The tiny filament of glass at the core of a length of optical fibre starts out as two tubes. These tubes are made from fused quartz glass, which is mainly silica and gives it flexible properties. First the glass tubes are dipped in corrosive hydrofluoric acid to remove any oily residues, they are then placed in a pair of lathes that spin and heat both tubes with a hydrogen and oxygen flame. When the tubes turn white they are nearing peak temperature and at 2,000”C the tubes melt together to form one longer tube.
This longer-tube is placed in another lathe where it is turned and heated by a burner before being injected with chemical gases containing liquid forms of silicon and germanium. The heat and gases cause a chemical reaction that leaves a fine white soot inside the tube. As the burner travels up and down the length of the tube the soot fuses to create a solid glass core. The outer glass tube will form the cladding around the core.
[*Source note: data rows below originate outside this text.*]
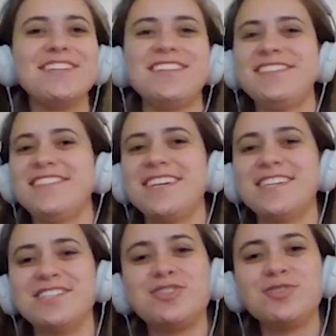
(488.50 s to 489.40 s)

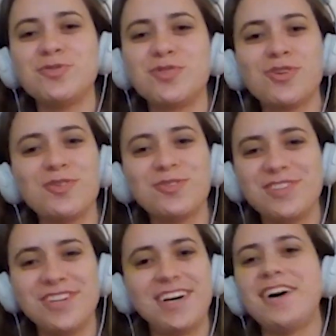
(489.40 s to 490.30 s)
there's too
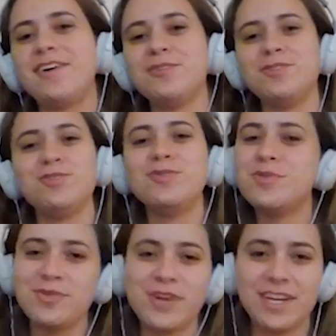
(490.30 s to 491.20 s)
cold. How
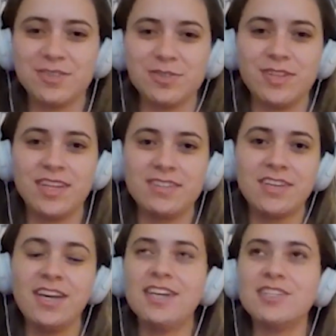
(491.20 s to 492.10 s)
you handle that?
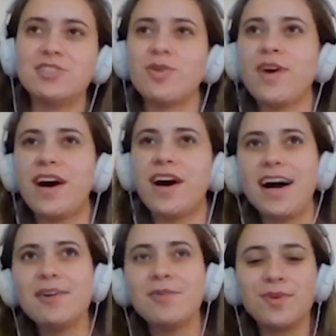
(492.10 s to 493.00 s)
So
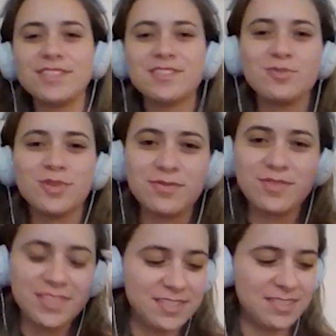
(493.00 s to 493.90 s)
I was with
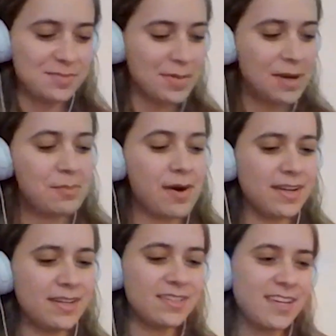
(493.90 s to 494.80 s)
this in my
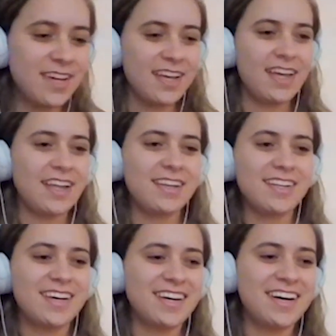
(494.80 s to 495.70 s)
mind and
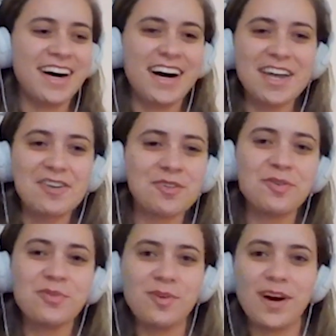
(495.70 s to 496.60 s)
I don't
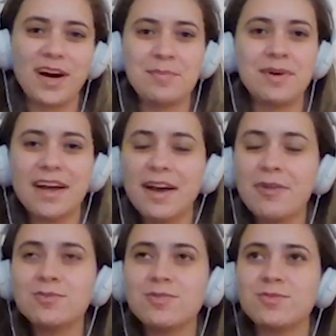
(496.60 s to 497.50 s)
know why, but I
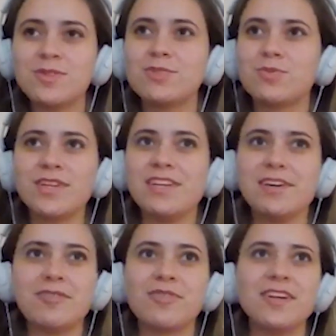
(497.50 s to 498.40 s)
was really
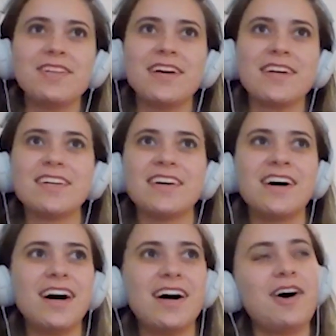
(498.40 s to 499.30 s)
afraid. Like
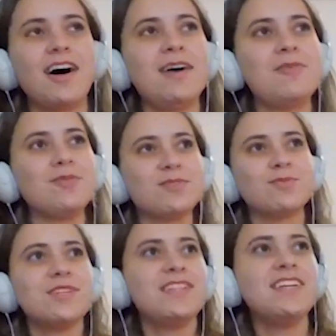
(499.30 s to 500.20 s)
I was
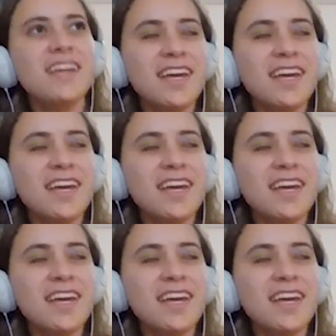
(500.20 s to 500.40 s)
really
Continued heating softens the tube and the new glass inside until the tube collapses in on itself. What you now have is a solid rod called a preform. To thin the preform, it is placed vertically in a drawing tower.
This device heats one end of the rod to 2,000”C until the glass softens and becomes a honey-like consistency. As the glass melts it stretches under its own weight and becomes a very tall, thin glass fibre.
Pulleys and lasers are used to measure the precise tension and diameter of the fibre, which should be just 125 micrometres thick. The fibre is then passed under an ultraviolet lamp to bake on a protective outer jacket. The finished optical fibre is then rolled onto massive drums.